Currently, the fine features in computer chips are created through photolithography – using ultraviolet light to project the image of a mask onto a light-sensitive material, then chemically etching the resulting pattern.
However, according to Ahmed Hassanein, head of Purdue’s School of Nuclear Engineering, “We can’t make devices much smaller using conventional lithography, so we have to find ways of creating beams having more narrow wavelengths”.
The new plasma-based lithography under development generates “extreme ultraviolet” light having a wavelength of 13.5 nanometers, less than one-tenth the size of current lithography, Hassanein said.
Nuclear engineers and scientists at Purdue and the US Department of Energy are working to improve the efficiency of two techniques for producing the plasma. One approach uses a laser and the other an electric current.
“In either case, only about one to two percent of the energy spent is converted into plasma,” Hassanein said. “That conversion efficiency means you’d need greater than 100KW of power for this lithography, which poses all sorts of engineering problems. We are involved in optimizing conversion efficiency.”
Critical to the research is a computer simulation, called HEIGHTS – for high-energy interaction with general heterogeneous target systems – developed by Hassanein’s team.
The laser method creates plasma by heating xenon, tin or lithium. The plasma produces photons of extreme ultraviolet light.

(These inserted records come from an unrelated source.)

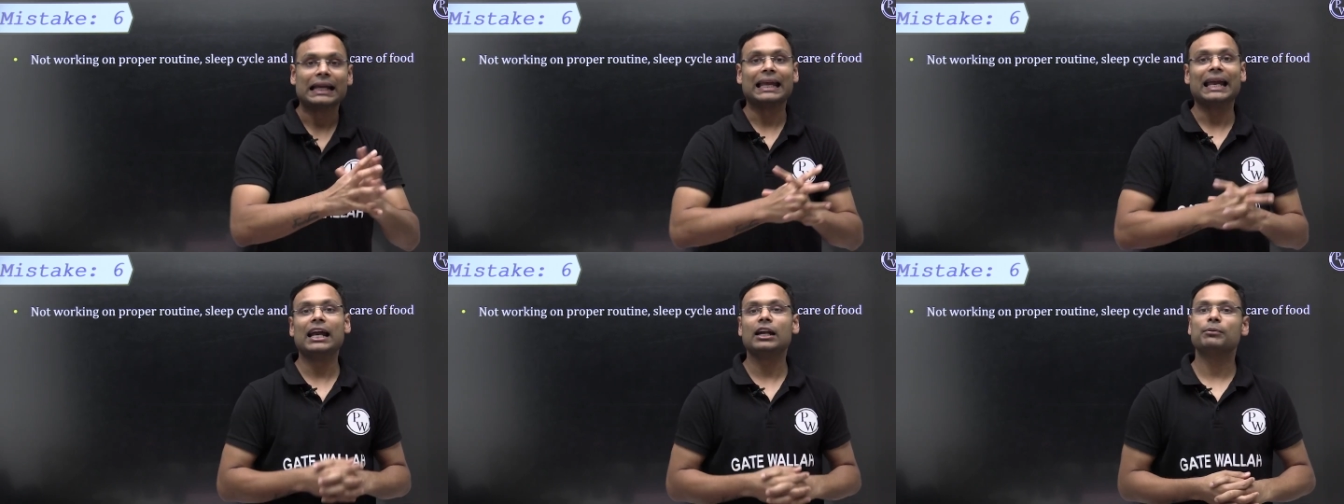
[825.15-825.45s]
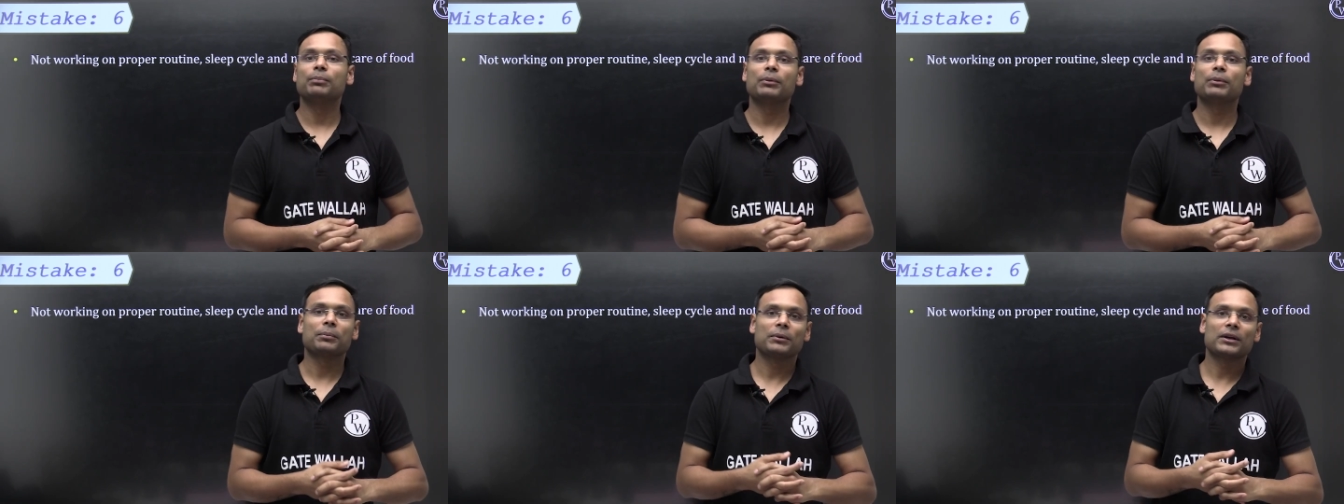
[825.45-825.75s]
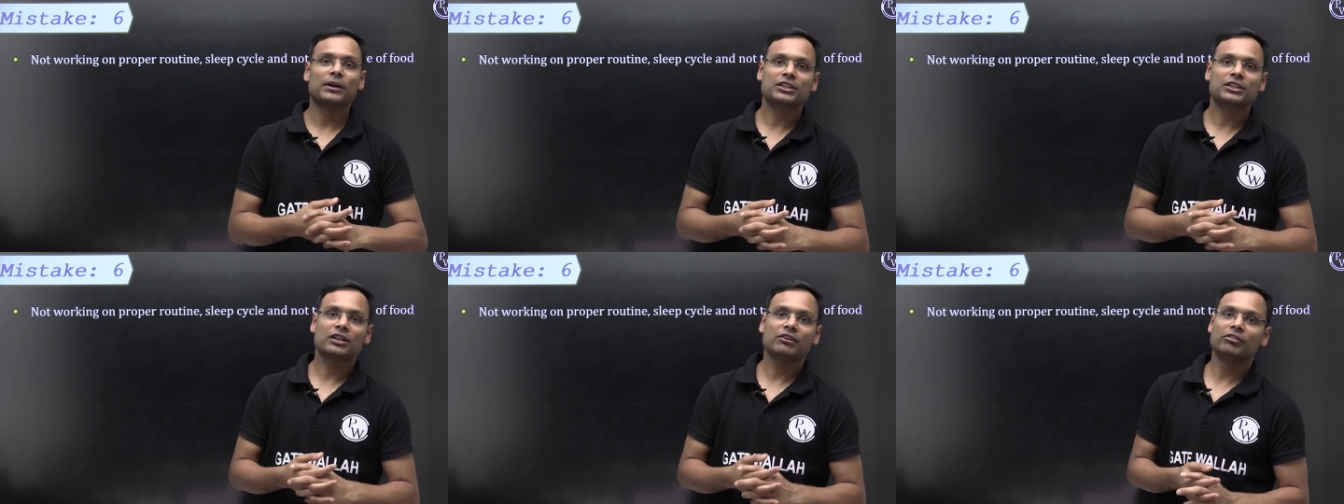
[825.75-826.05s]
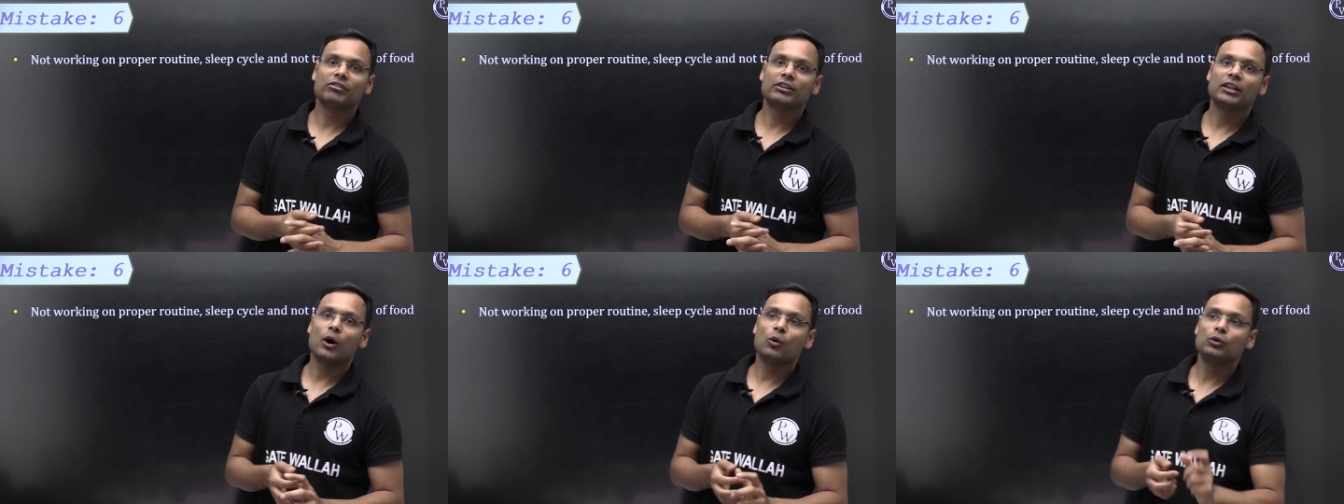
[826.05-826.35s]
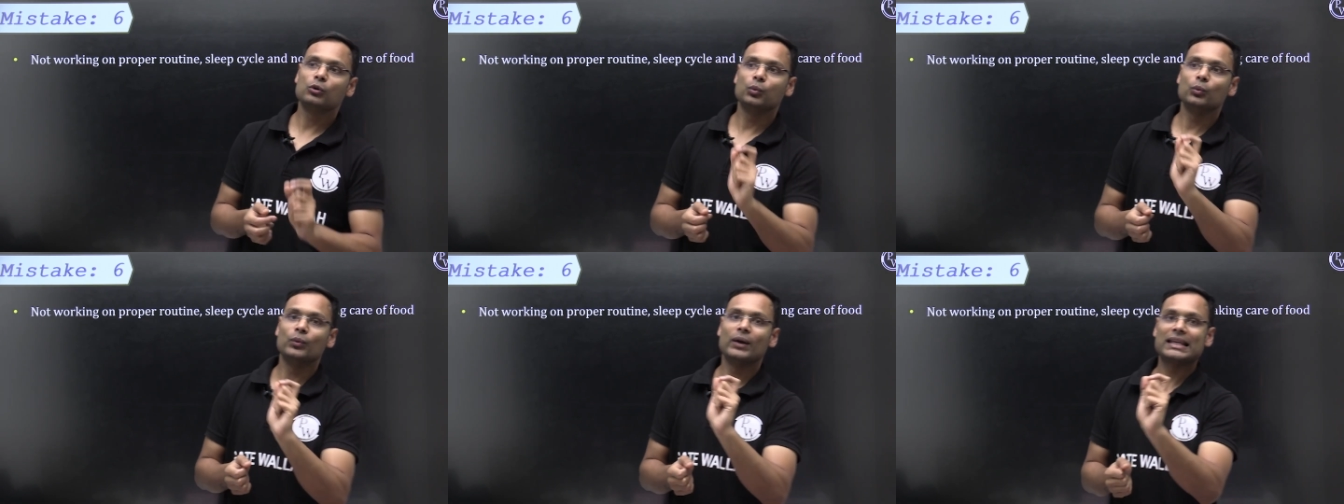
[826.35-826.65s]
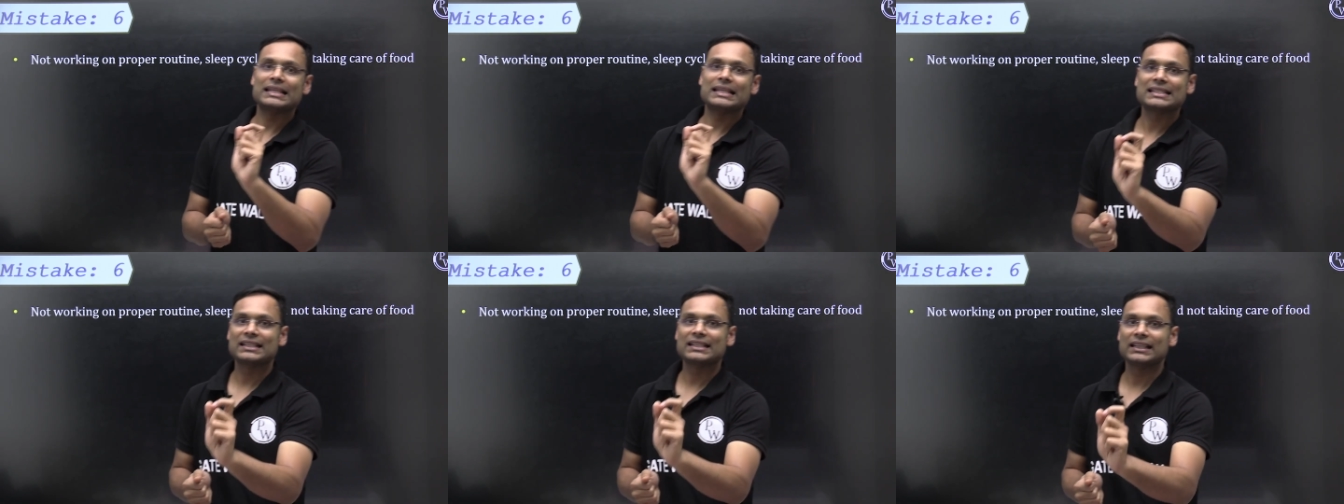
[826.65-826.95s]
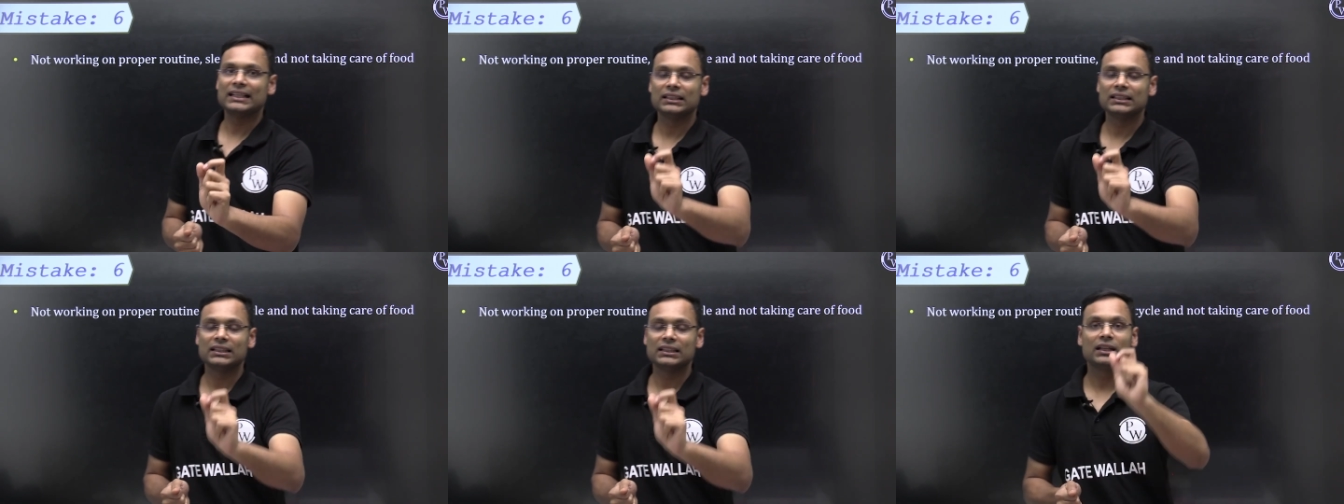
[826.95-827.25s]
gate preparation without
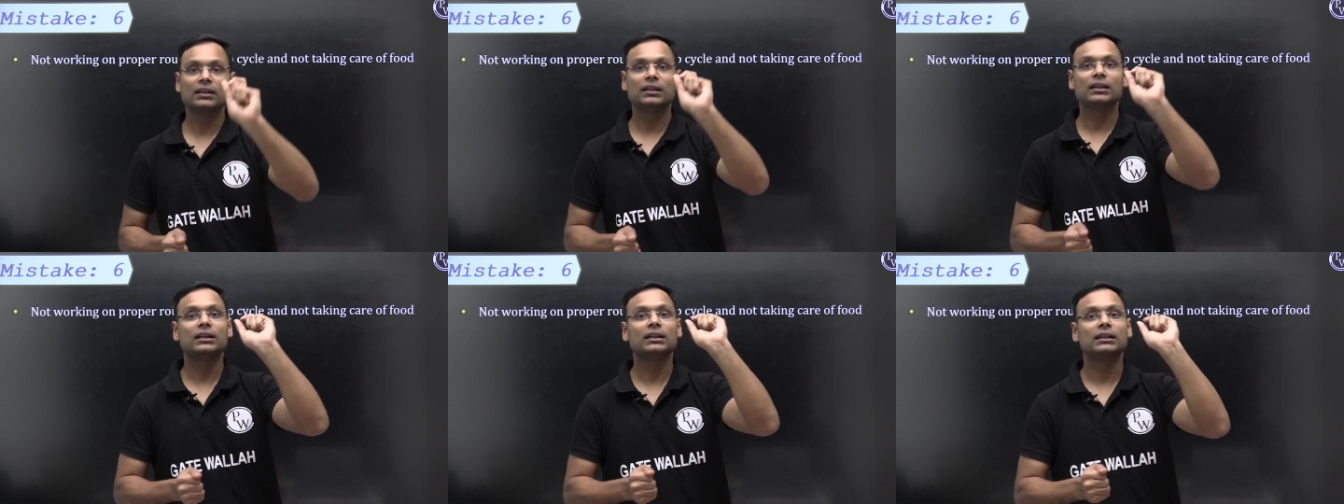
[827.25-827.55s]
wasting the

Because of plasma’s electrical conductivity, researchers are able to use magnetic fields to shape and control it, forming beams, filaments and other structures. In experimental fusion reactors, magnetic fields are used to keep plasma-based nuclear fuel from touching the metal walls of the containment vessel.
HEIGHTS simulates the entire process of the plasma evolution: the laser interacting with the target, and the target evaporating, ionizing and turning into a plasma. The simulation also shows what happens when the magnetic forces “pinch” the plasma cloud into a smaller diameter spot needed to generate the photons.
Simulations match data from laboratory experiments recently built at Purdue, Hassanein said.
“It was very exciting to see this match because it means we are on the right track,” Hassanein said. “The computer simulations tell us how to optimize the entire system and where to go next with the experiments to verify that.”
Findings are detailed in a research paper scheduled to appear in the October-December 2009 issue of the Journal of Micro/Nanolithography, MEMS, and MOEMS.